Control and Sensing in Thermally Fluctuating Systems

Ken Sekimoto

Yukawa Institute for Theoretical Physics,
Kyoto University, Kyoto 606-8502 Japan
e-mail: sekimoto@yukawa.kyoto-u.ac.jp

Recently the author has explored with his colleagues the framework of energetics of fluctuating systems (called stochastic energetics). This framework was motivated by the recent development of nano-scale experiments and numerical simulation and then naturally urges us to reconsider apparently clear distinctions such as work {\it vs.} heat, signal {\it vs.} noise, system {\it vs.} its environment, or macroscopic {\it vs.} microscopic quantities.

In the present paper we will explore the control and sensing in the fluctuating systems, taking their energetics into account.

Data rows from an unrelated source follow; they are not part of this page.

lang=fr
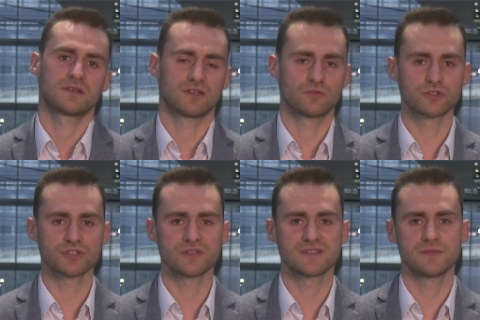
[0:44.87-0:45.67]
Ces deux
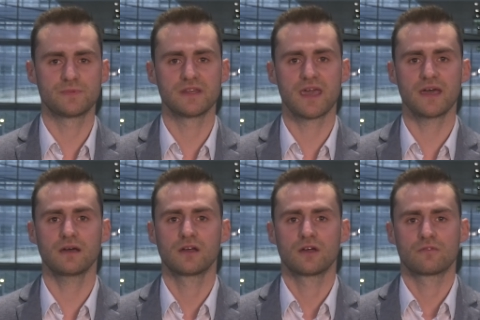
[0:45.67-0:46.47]
champs disciplinaires
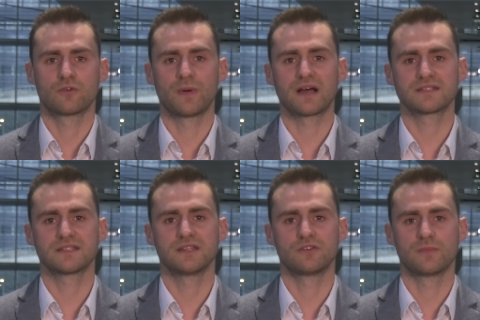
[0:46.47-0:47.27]
font
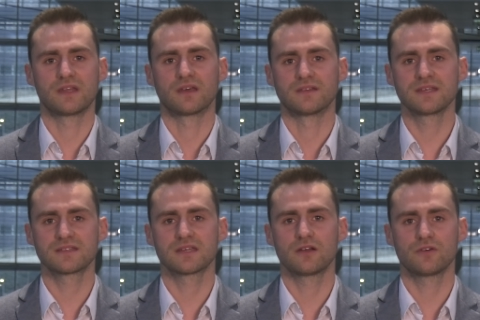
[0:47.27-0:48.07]
partie des domaines
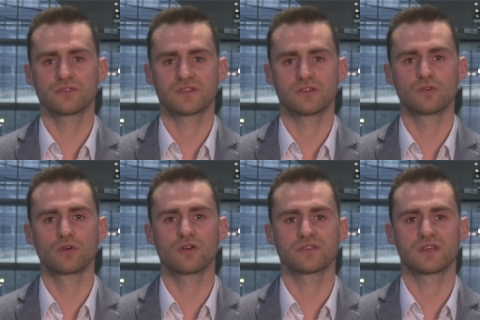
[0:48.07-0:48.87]
d'excellence des deux
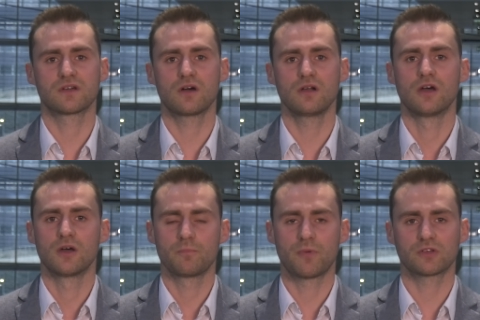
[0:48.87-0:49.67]
grandes écoles
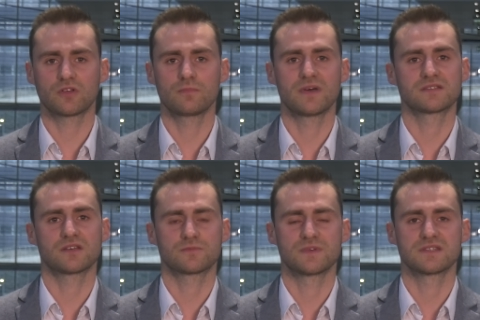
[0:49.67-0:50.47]
portant le
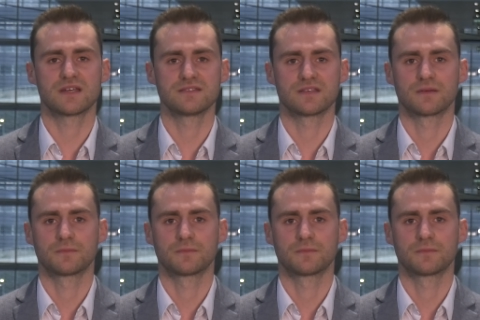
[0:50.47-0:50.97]
master spécialisé.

First we discuss the irreversibility and the cost related to external control and sensing. As concrete examples we will discuss microscopic Carnot cycles and its counterpart of an open environment with particle exchanges. Also we give a general consideration about the observation of thermodynamic functions.

Then we discuss automatic control of fluctuating systems surrounded by thermal and open environments. After a brief survey of automatic mechanisms of Feynman's ratchet and of B\"uttiker's model, we will explore the mechanisms with more accurate sensing and control, which will be relevant to the bio-molecular pumps and motors. Through concrete models we will show how a kind of self-reference is established within the system.

Designing and implementation of control and sensing within a fluctuating system seem to be of fundamental and conceptual interest, besides of practical and technical interest, and are related to the physics of computation and that of observation.